START MATERIAL FOR THIS TASK
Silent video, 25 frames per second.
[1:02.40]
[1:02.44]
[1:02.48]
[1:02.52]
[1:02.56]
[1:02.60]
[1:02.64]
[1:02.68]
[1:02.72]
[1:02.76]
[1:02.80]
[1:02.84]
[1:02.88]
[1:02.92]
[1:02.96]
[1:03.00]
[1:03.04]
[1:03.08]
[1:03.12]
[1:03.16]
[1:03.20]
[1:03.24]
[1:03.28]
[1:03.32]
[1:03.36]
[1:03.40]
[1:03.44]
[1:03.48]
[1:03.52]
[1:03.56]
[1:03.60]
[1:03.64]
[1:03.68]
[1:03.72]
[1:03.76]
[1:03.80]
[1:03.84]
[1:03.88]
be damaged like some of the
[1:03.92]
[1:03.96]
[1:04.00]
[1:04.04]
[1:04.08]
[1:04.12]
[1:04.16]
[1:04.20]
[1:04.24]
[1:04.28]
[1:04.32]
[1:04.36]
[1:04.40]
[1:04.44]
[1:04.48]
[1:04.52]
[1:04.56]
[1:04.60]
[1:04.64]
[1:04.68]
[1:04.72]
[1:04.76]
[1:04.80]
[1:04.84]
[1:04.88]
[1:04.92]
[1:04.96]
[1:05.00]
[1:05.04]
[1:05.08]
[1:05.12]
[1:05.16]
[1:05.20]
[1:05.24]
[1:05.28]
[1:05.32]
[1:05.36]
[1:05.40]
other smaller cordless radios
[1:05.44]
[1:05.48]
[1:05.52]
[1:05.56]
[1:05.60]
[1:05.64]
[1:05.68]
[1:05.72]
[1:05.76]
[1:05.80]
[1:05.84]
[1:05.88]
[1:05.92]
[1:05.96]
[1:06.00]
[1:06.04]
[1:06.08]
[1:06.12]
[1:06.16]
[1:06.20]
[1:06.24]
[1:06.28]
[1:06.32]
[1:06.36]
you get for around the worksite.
END MATERIAL FOR THIS TASK
> **PROBLEM TO WORK ON**:
Give back every entry, unchanged in any way.

> **WRITTEN REPLY**:
Silent video, 25 frames per second.
[1:02.40]
[1:02.44]
[1:02.48]
[1:02.52]
[1:02.56]
[1:02.60]
[1:02.64]
[1:02.68]
[1:02.72]
[1:02.76]
[1:02.80]
[1:02.84]
[1:02.88]
[1:02.92]
[1:02.96]
[1:03.00]
[1:03.04]
[1:03.08]
[1:03.12]
[1:03.16]
[1:03.20]
[1:03.24]
[1:03.28]
[1:03.32]
[1:03.36]
[1:03.40]
[1:03.44]
[1:03.48]
[1:03.52]
[1:03.56]
[1:03.60]
[1:03.64]
[1:03.68]
[1:03.72]
[1:03.76]
[1:03.80]
[1:03.84]
[1:03.88]
be damaged like some of the
[1:03.92]
[1:03.96]
[1:04.00]
[1:04.04]
[1:04.08]
[1:04.12]
[1:04.16]
[1:04.20]
[1:04.24]
[1:04.28]
[1:04.32]
[1:04.36]
[1:04.40]
[1:04.44]
[1:04.48]
[1:04.52]
[1:04.56]
[1:04.60]
[1:04.64]
[1:04.68]
[1:04.72]
[1:04.76]
[1:04.80]
[1:04.84]
[1:04.88]
[1:04.92]
[1:04.96]
[1:05.00]
[1:05.04]
[1:05.08]
[1:05.12]
[1:05.16]
[1:05.20]
[1:05.24]
[1:05.28]
[1:05.32]
[1:05.36]
[1:05.40]
other smaller cordless radios
[1:05.44]
[1:05.48]
[1:05.52]
[1:05.56]
[1:05.60]
[1:05.64]
[1:05.68]
[1:05.72]
[1:05.76]
[1:05.80]
[1:05.84]
[1:05.88]
[1:05.92]
[1:05.96]
[1:06.00]
[1:06.04]
[1:06.08]
[1:06.12]
[1:06.16]
[1:06.20]
[1:06.24]
[1:06.28]
[1:06.32]
[1:06.36]
you get for around the worksite.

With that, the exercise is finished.